Personal information
- Full name: Patrick Taurai Daka
- Date of birth: 6 September 1975 (age 50)
- Place of birth: Harare, Zimbabwe
- Height: 5 ft 11 in (1.80 m)
- Position: Midfielder; forward;

College career
- Years: Team / Apps / (Gls)
- 2002–2003: Western Baptist Warriors

Senior career*
- Years: Team / Apps / (Gls)
- 1995–1996: Hessen Kassel / 19 / (1)
- 1997–1998: Black Aces
- 1998–2000: Darryn T
- 2000–2001: Free State Stars
- 2002–2003: Cascade Surge / 20 / (10)
- 2004–2010: Charlotte Eagles / 101 / (14)

International career
- Zimbabwe U-23
- 1998–1999: Zimbabwe

= Patrick Daka =

Zimbabwean footballer (born 1975)

Patrick Daka (born 6 September 1975 in Harare) is a Zimbabwean footballer who last played for Charlotte Eagles in the USL Second Division.

==Career==

===Early career===
Daka began his career in his native Zimbabwe. At age 19, Daka signed with Hessen Kassel F.C in Germany in 1995 and played two seasons with them. He played games against Borussia Dortmund, Bayern Munich and Stuttgart to name a few scoring a magical goal in the 90th minute against Borussia Dortmund in Kassel.

He played for Black Aces and Darryn T in the Zimbabwe Premier Soccer League.

===College===
Daka moved to the United States in 2001, and subsequently played two years of college soccer at Western Baptist College (now Corban University), where he earned many honours including NAIA All-American, College Male Athlete of the Year, NAIA National Championship Most Outstanding Offensive Player and All-Conference Honors. During his college years he also played with Cascade Surge in the USL Premier Development League.

===Professional===
His first USA signing was with the Charlotte Eagles in the Pro Soccer League in 2004, and has been with the team ever since. He made his professional debut on 15 May 2004, scoring a goal in Charlotte's 3–2 win over the Northern Virginia Royals. He has since gone on to make more than 100 appearances for the Eagles.

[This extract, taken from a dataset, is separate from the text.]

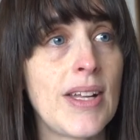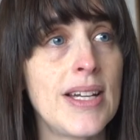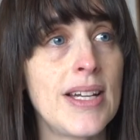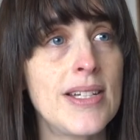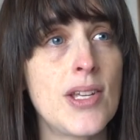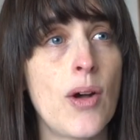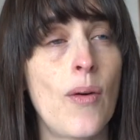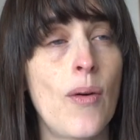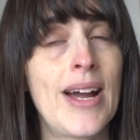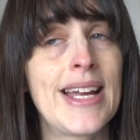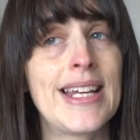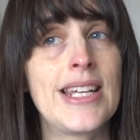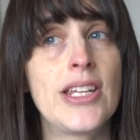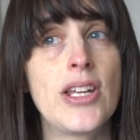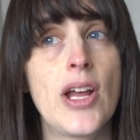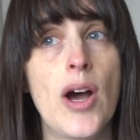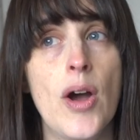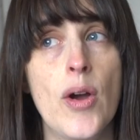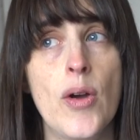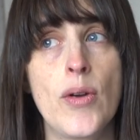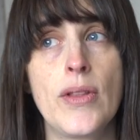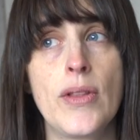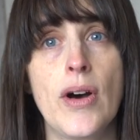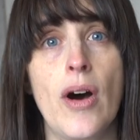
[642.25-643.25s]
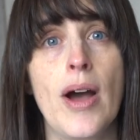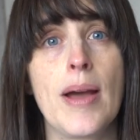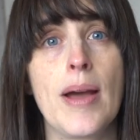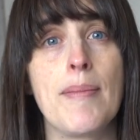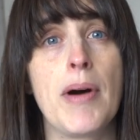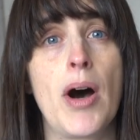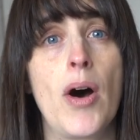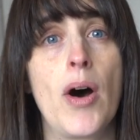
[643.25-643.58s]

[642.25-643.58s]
So I know that I'm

Daka was not listed on the 2011 roster for Charlotte.
He is now on the club's coaching staff.

===International===
Daka is a former full member of the Zimbabwe national football team, having played for the Warriors in the COSAFA Cup in 1998 and 1999, World Cup qualifiers, African Cup qualifiers, and in numerous friendlies.

===Personal life===
Daka now coaches youth soccer at Charlotte Soccer Academy and offers camps for youth throughout the year.